> _What to do_:
Although the records contain pictures, only their text should be set down, exactly as written.

> _Provided records_:
————————

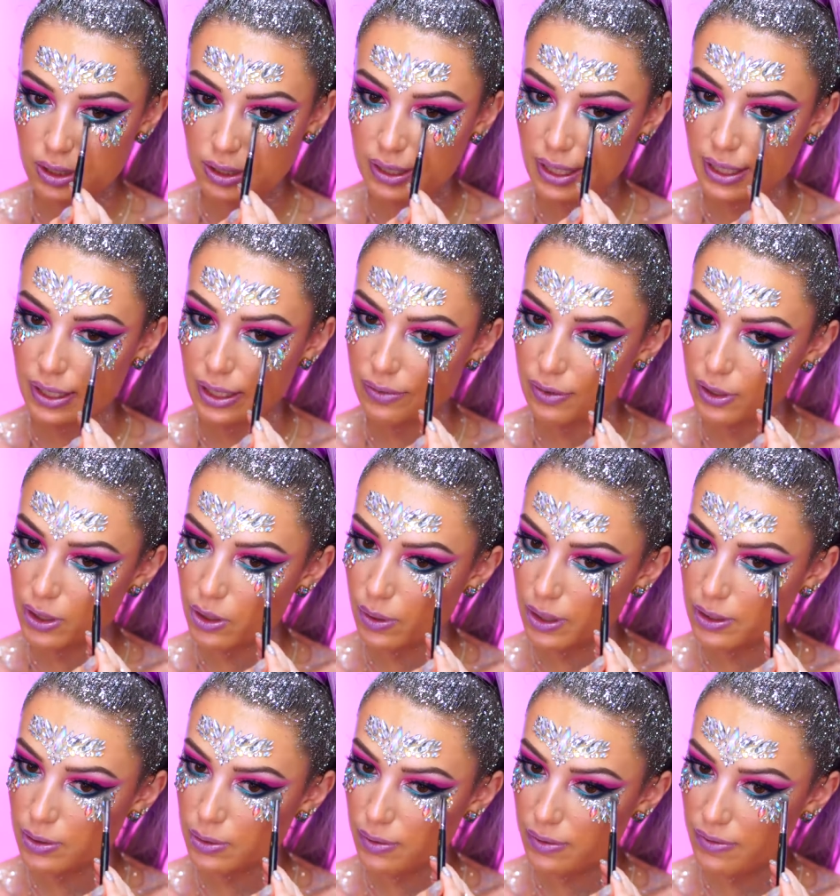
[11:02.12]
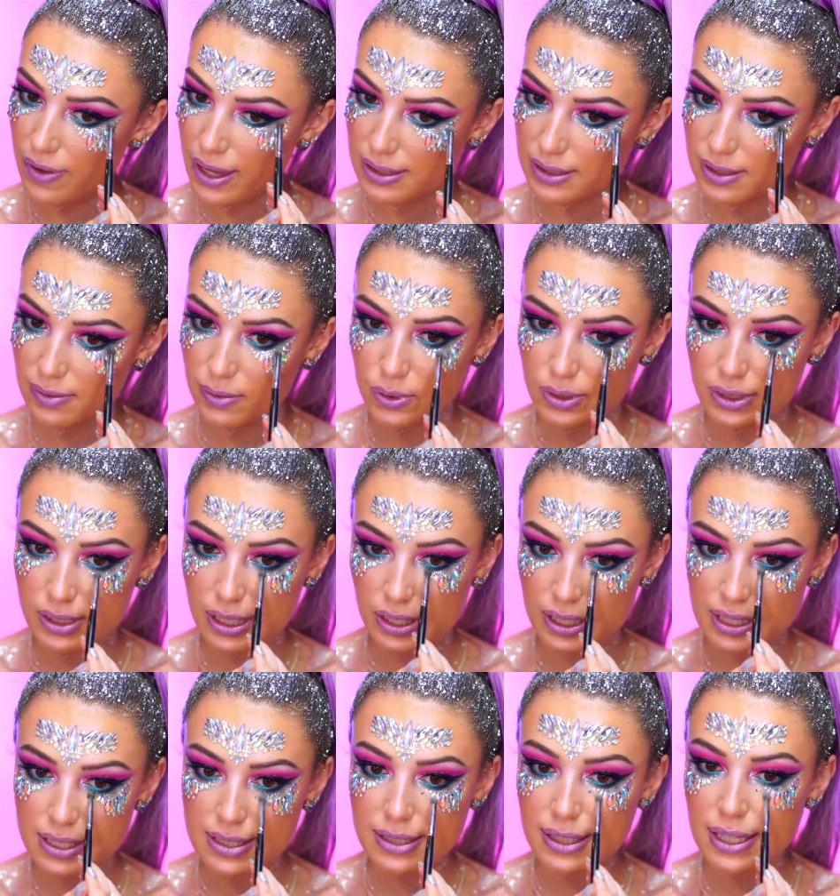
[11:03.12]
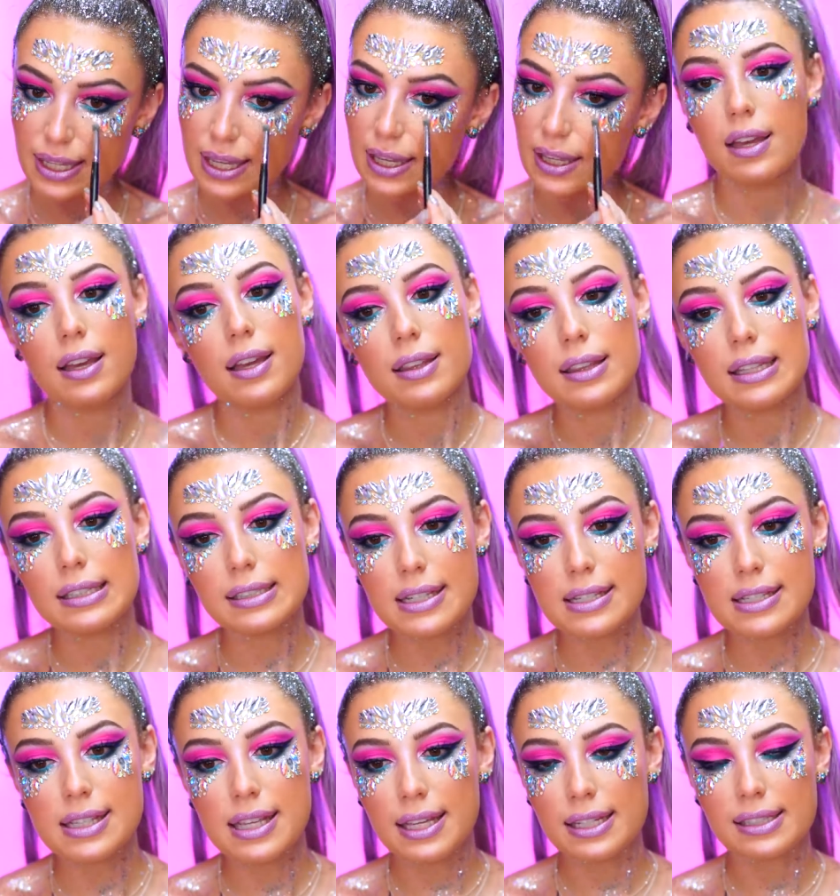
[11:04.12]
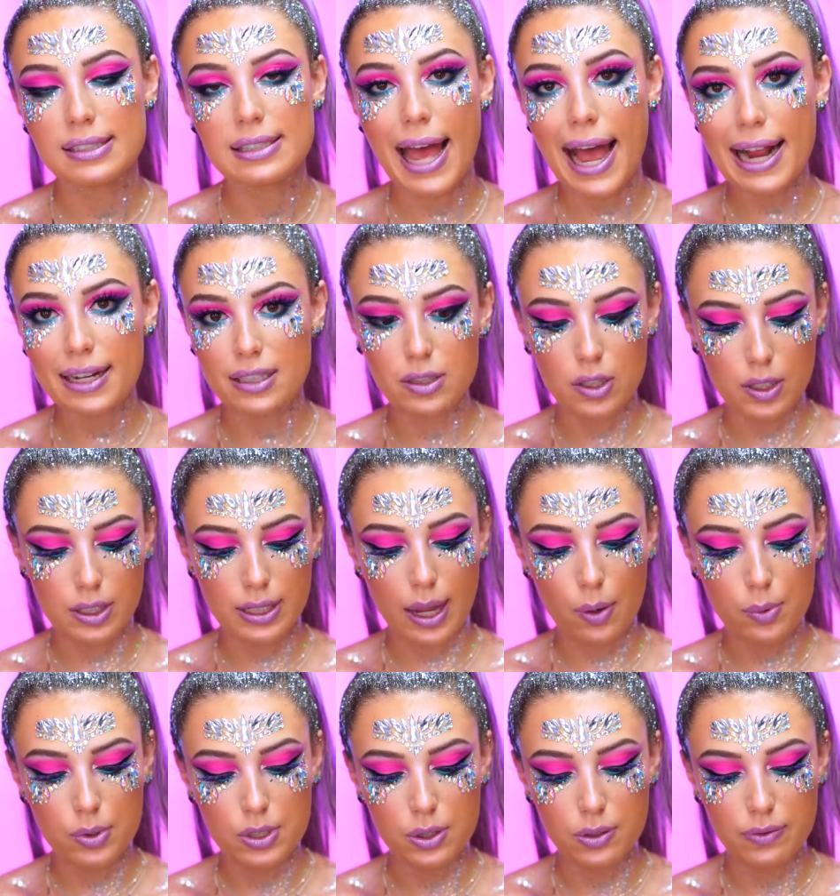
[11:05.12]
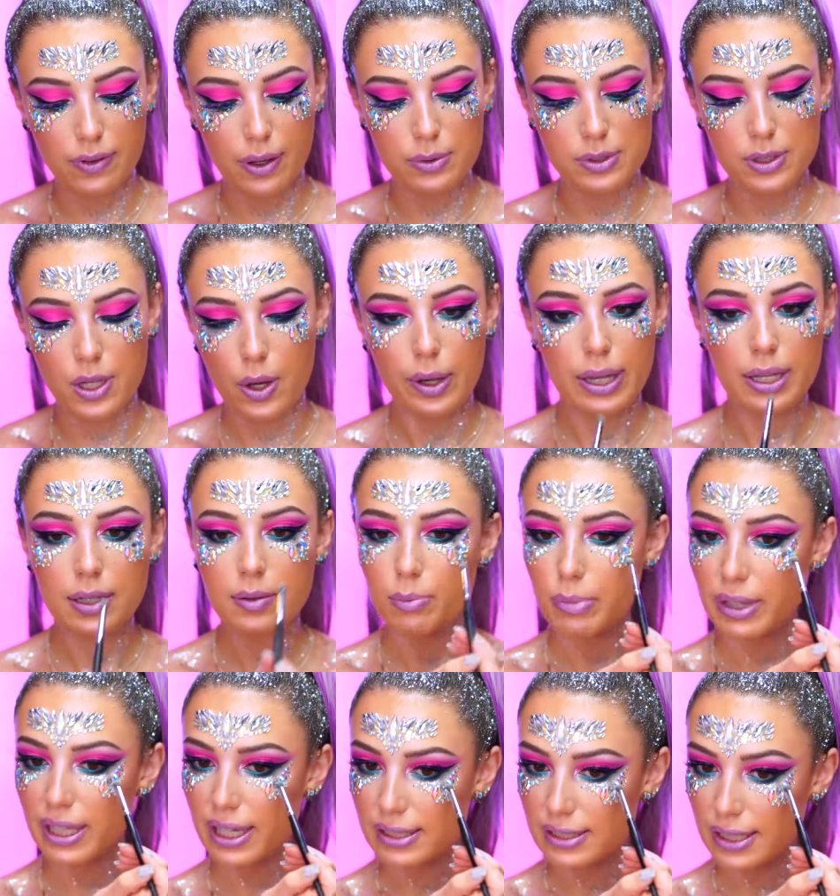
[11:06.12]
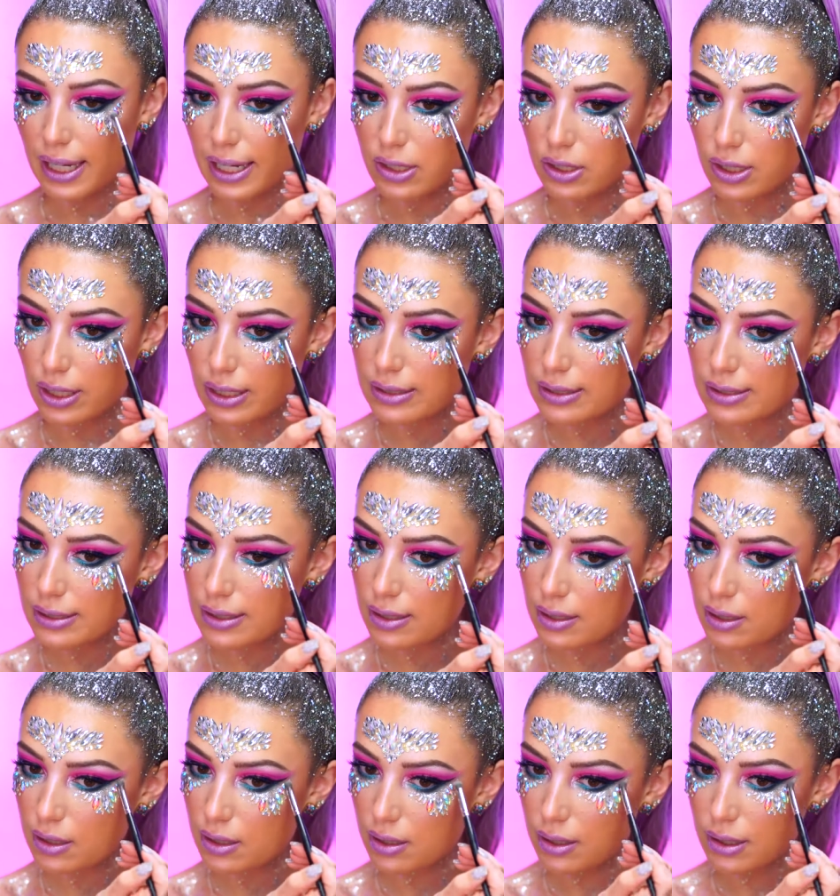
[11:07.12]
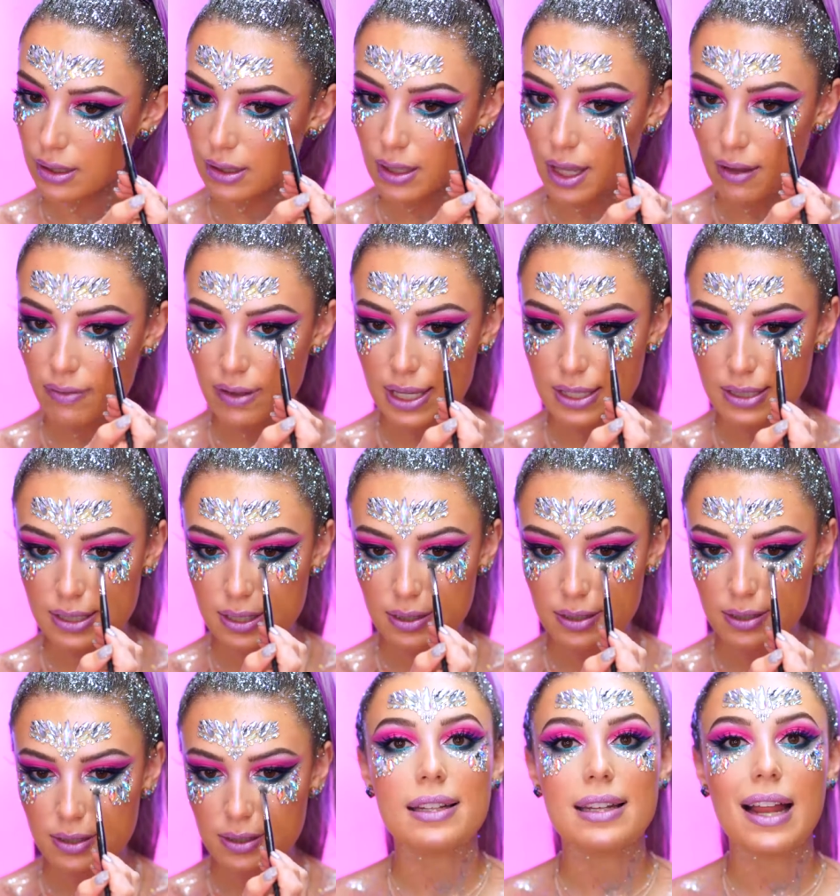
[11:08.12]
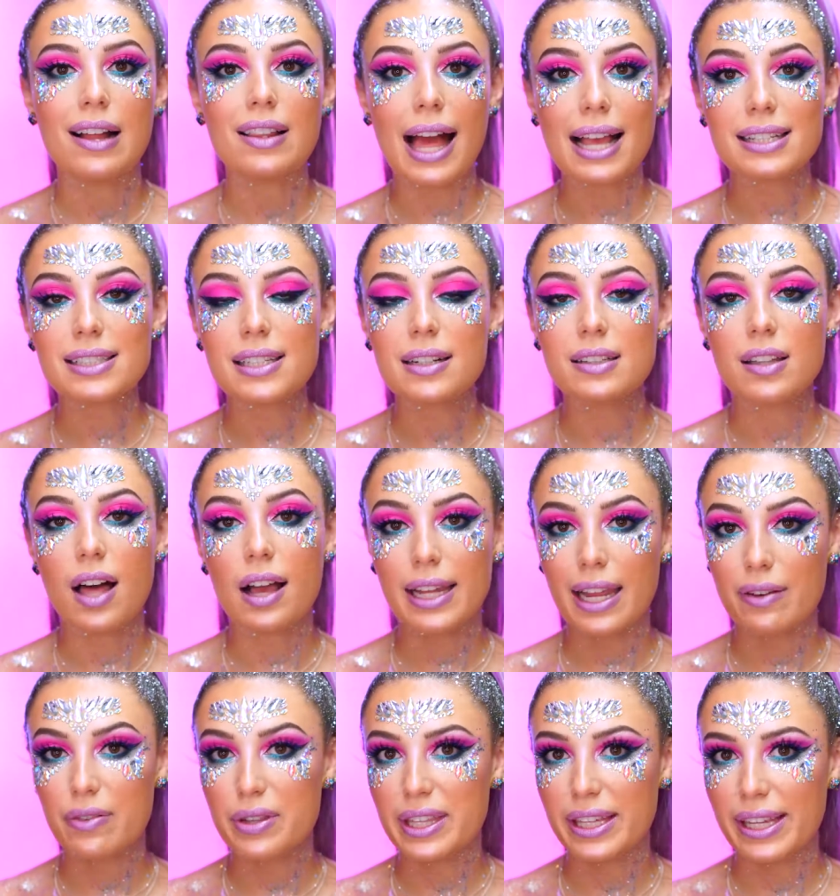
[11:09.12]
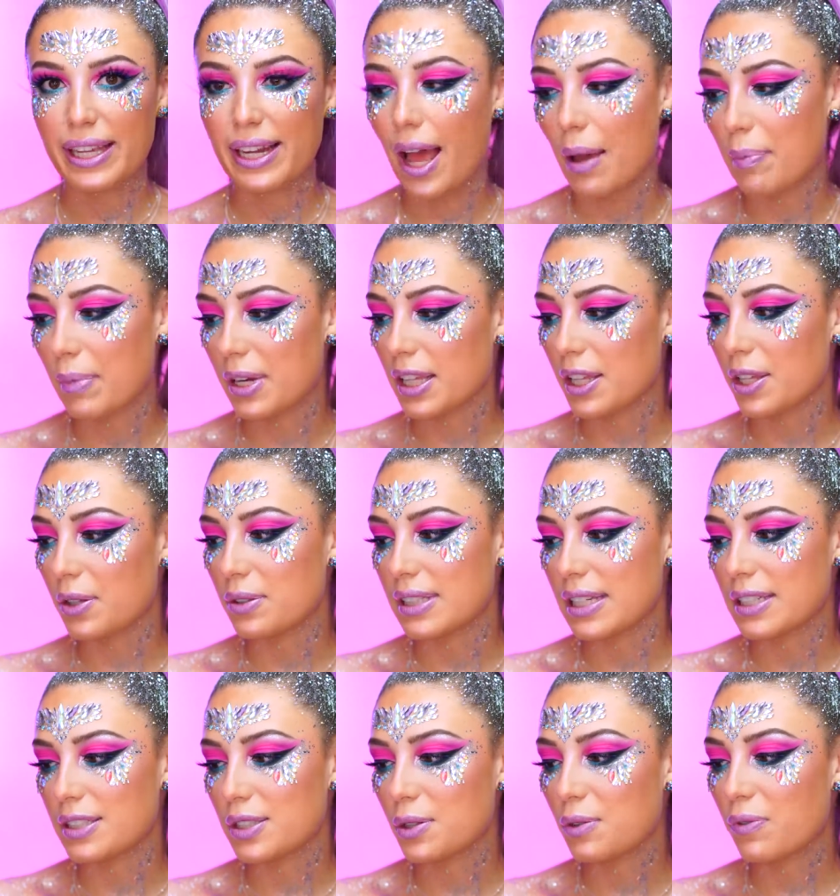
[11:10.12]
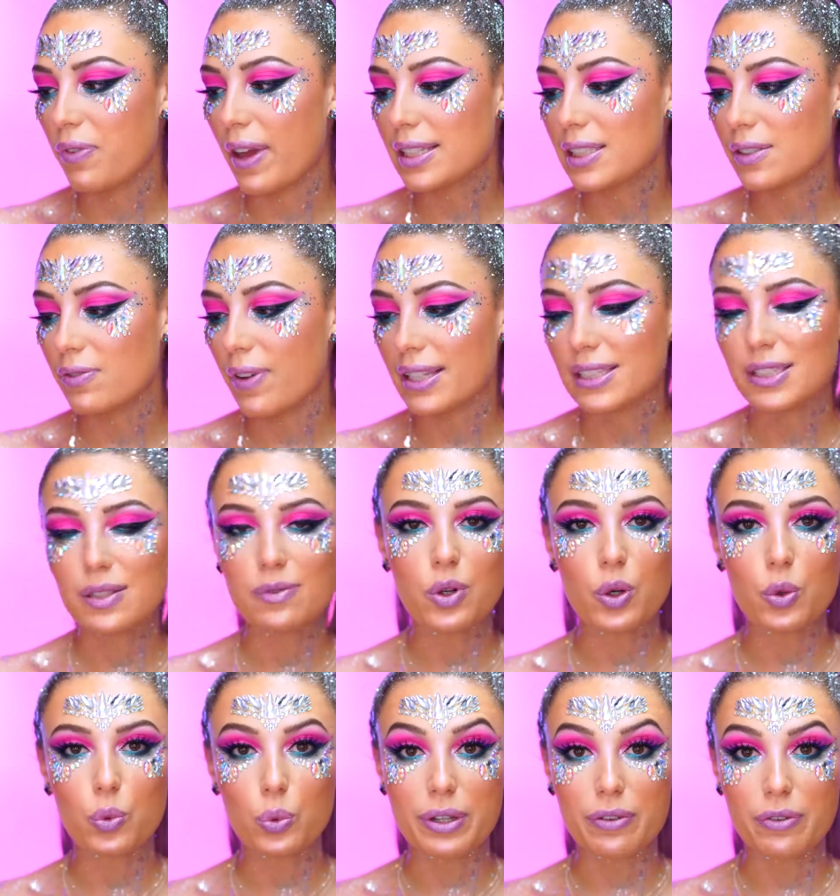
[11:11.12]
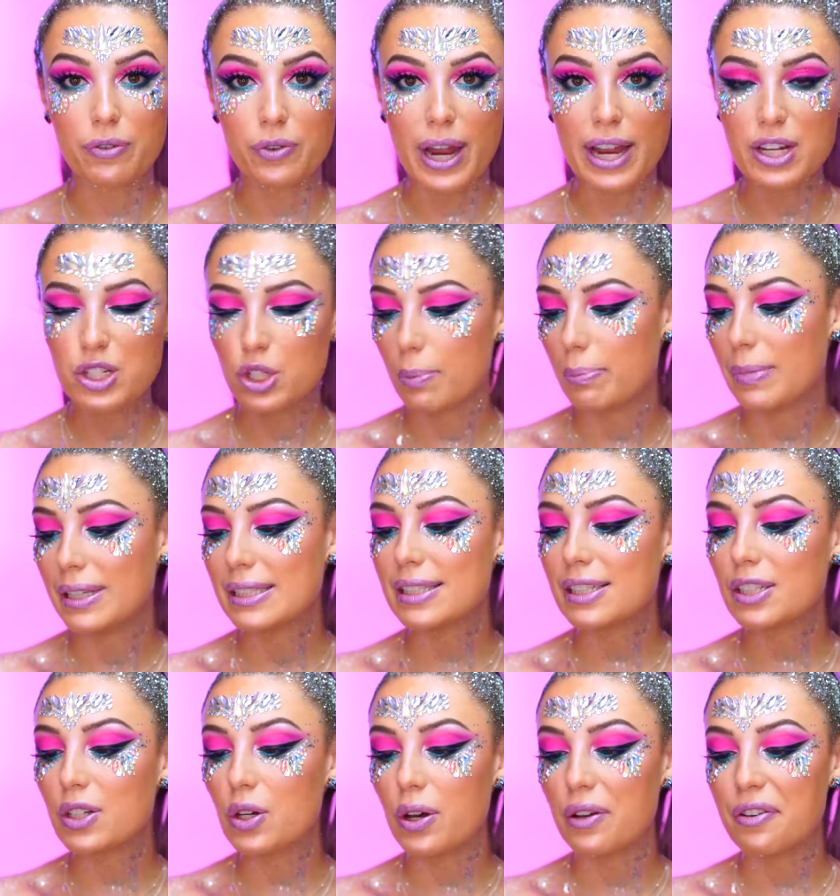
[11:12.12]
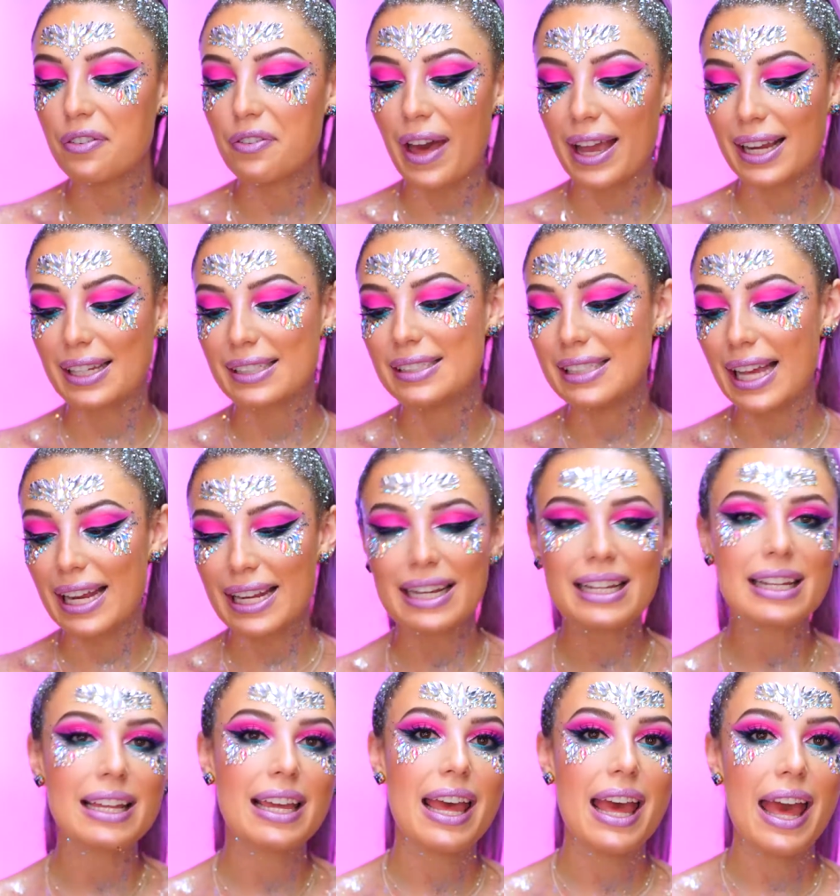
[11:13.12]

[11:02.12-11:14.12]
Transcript: glitter if you're going to a festival, seriously. This is the exact look I would do if I was going because I just love it now lastly to lock everything in, I'm going to use the Too Faced Festival Refresh Mystical Effect Setting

————————

> _Expected output_:
[11:02.12]
[11:03.12]
[11:04.12]
[11:05.12]
[11:06.12]
[11:07.12]
[11:08.12]
[11:09.12]
[11:10.12]
[11:11.12]
[11:12.12]
[11:13.12]

[11:02.12-11:14.12]
Transcript: glitter if you're going to a festival, seriously. This is the exact look I would do if I was going because I just love it now lastly to lock everything in, I'm going to use the Too Faced Festival Refresh Mystical Effect Setting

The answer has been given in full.